(Source data)

..........

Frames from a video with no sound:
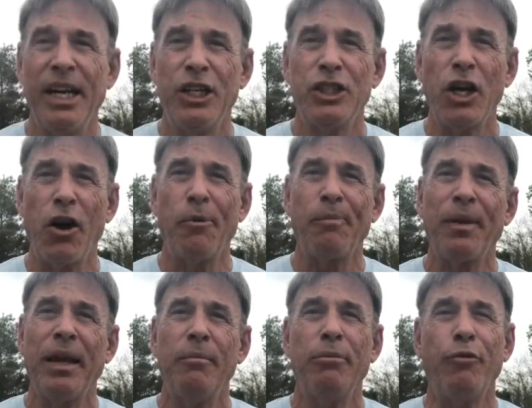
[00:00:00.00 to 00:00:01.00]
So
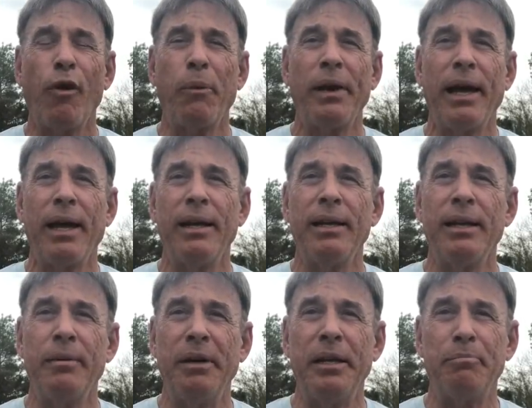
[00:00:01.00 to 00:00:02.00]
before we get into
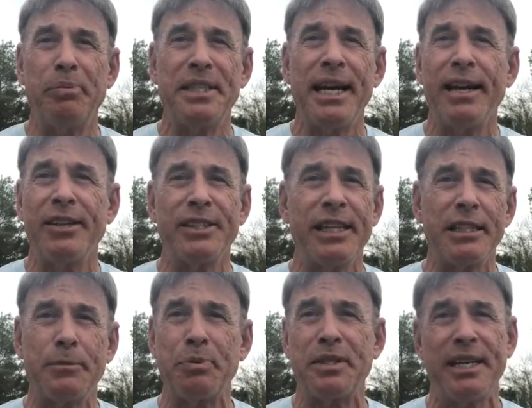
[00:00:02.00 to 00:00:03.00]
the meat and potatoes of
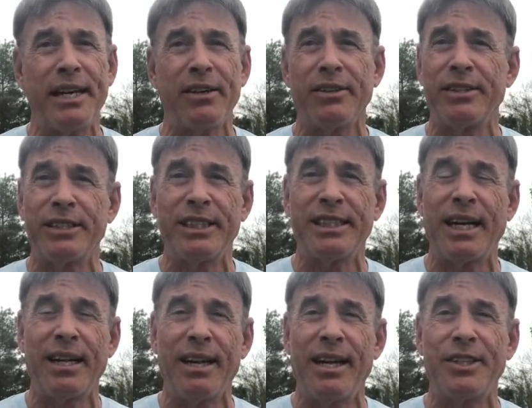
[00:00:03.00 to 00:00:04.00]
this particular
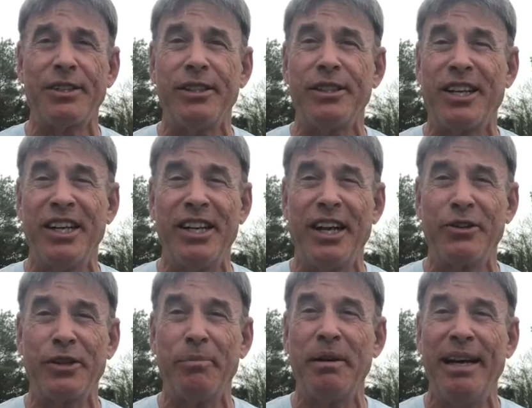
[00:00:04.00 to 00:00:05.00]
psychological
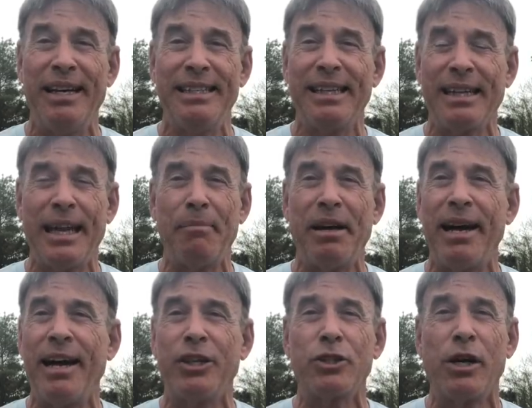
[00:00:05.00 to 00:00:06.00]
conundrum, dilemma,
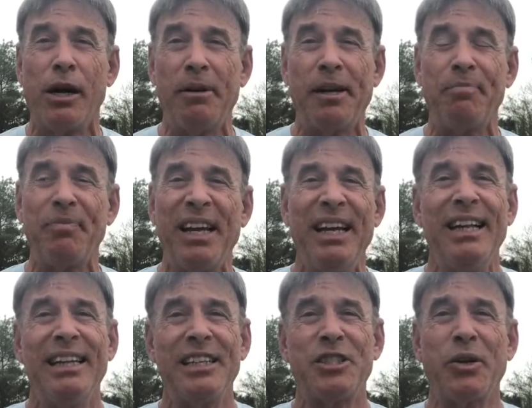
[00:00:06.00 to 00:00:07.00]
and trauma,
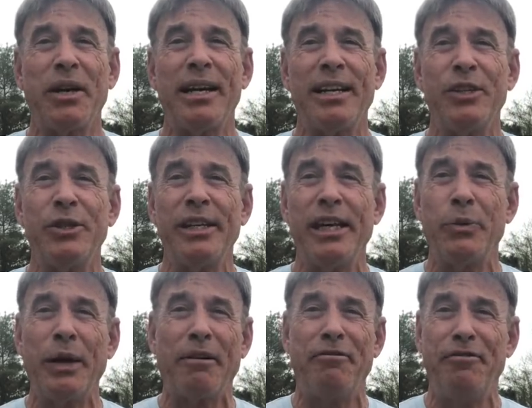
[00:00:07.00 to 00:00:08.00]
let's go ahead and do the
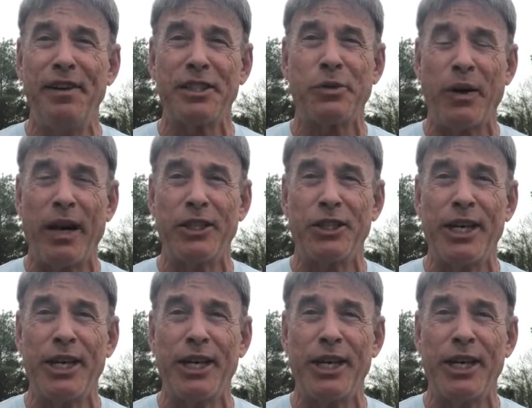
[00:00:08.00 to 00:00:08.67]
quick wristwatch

..........

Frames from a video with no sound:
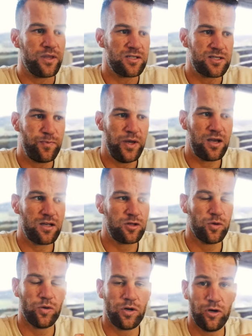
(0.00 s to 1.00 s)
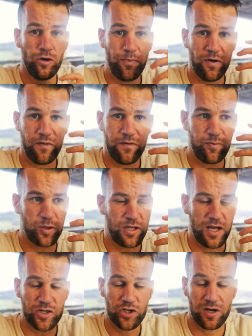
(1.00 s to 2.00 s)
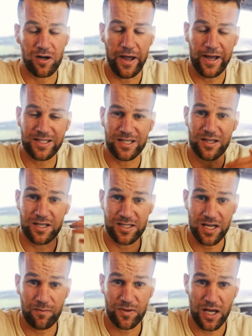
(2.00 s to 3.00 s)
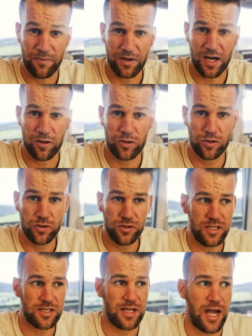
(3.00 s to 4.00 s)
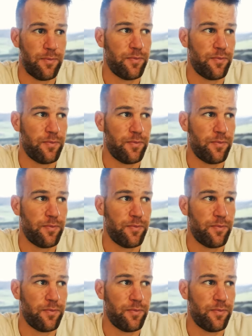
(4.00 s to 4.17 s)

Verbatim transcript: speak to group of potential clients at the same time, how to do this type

..........

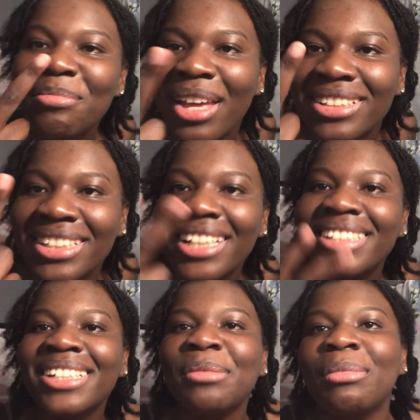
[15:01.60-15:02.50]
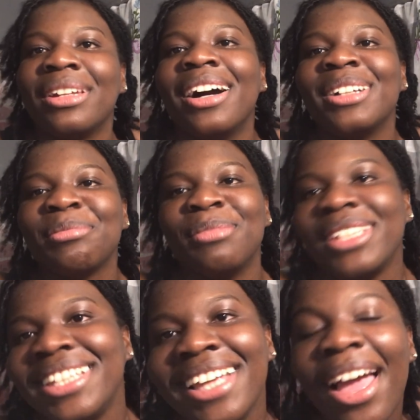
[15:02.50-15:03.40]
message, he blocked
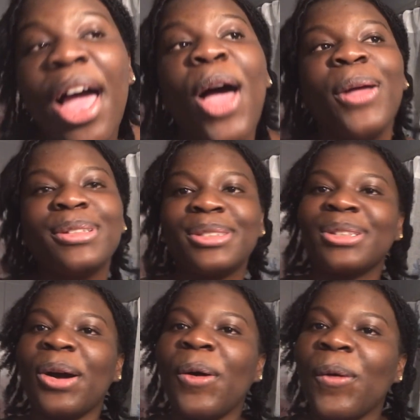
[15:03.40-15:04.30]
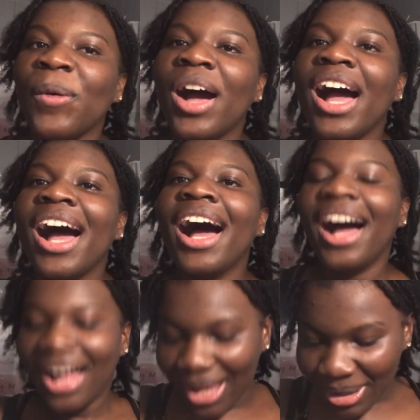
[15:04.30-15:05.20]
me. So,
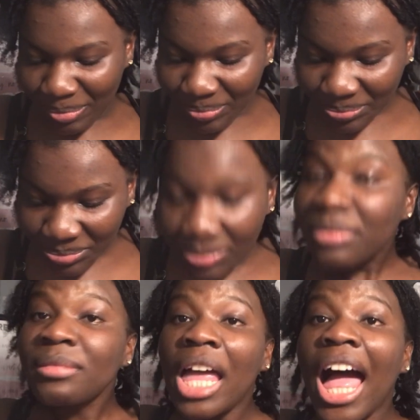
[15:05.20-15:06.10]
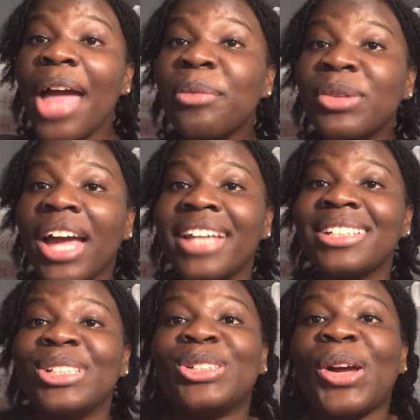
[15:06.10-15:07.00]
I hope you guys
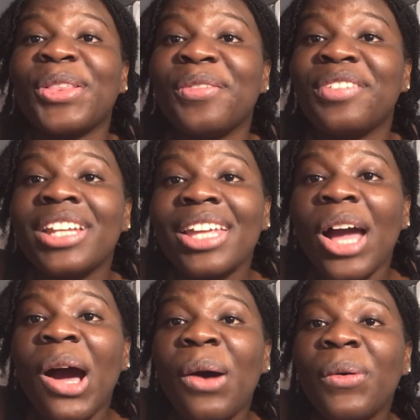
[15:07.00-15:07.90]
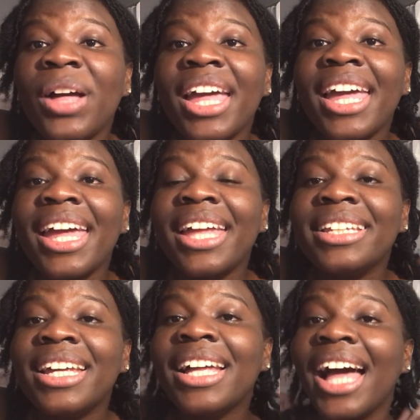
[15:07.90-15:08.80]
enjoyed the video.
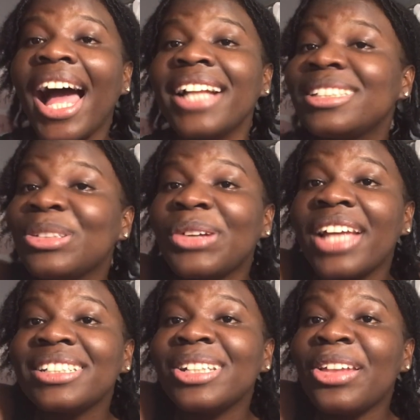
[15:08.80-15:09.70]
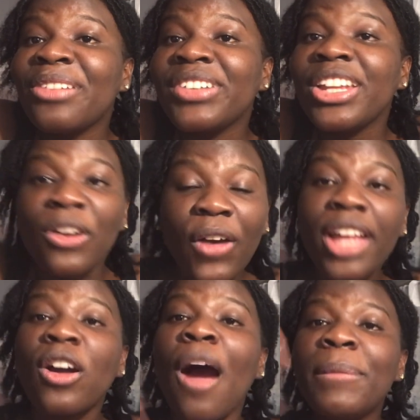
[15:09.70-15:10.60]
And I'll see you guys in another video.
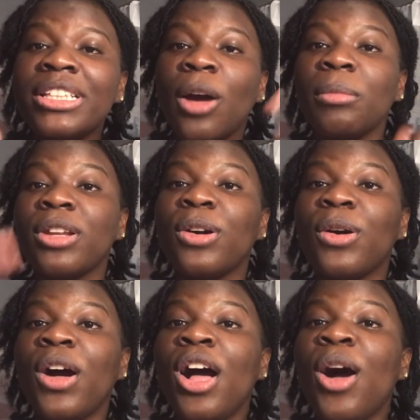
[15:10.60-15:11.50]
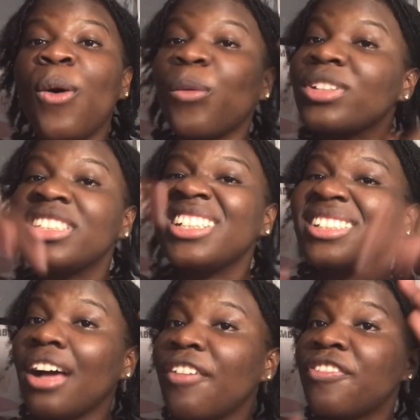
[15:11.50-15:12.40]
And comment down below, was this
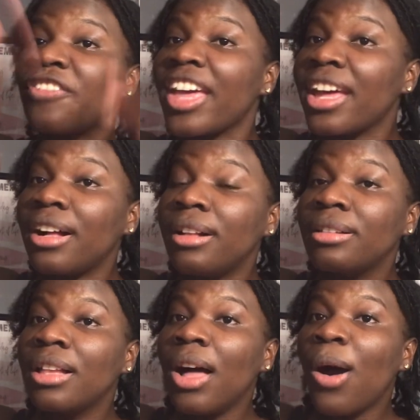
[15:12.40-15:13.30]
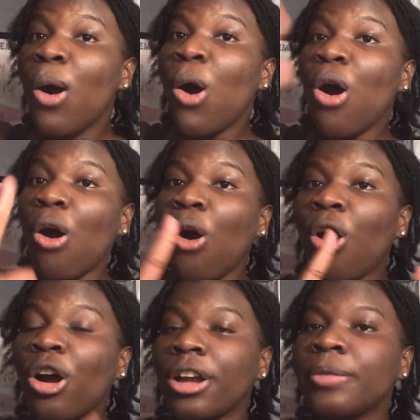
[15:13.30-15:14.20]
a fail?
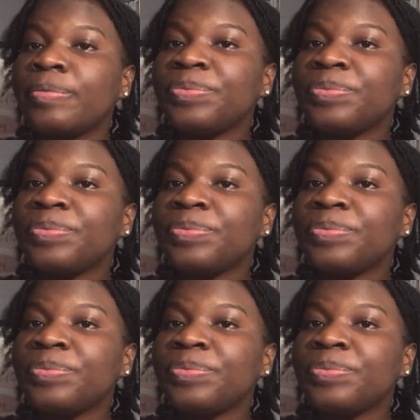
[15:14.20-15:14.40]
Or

..........

_EXERCISE_
Output exactly, and only, the lines of the entries above from the one with "(0.00 s to 1.00 s)" up to and including the one with "Verbatim transcript: speak"; pictures are to be left out.

_FINISHED EXERCISE_
(0.00 s to 1.00 s)
(1.00 s to 2.00 s)
(2.00 s to 3.00 s)
(3.00 s to 4.00 s)
(4.00 s to 4.17 s)

Verbatim transcript: speak to group of potential clients at the same time, how to do this type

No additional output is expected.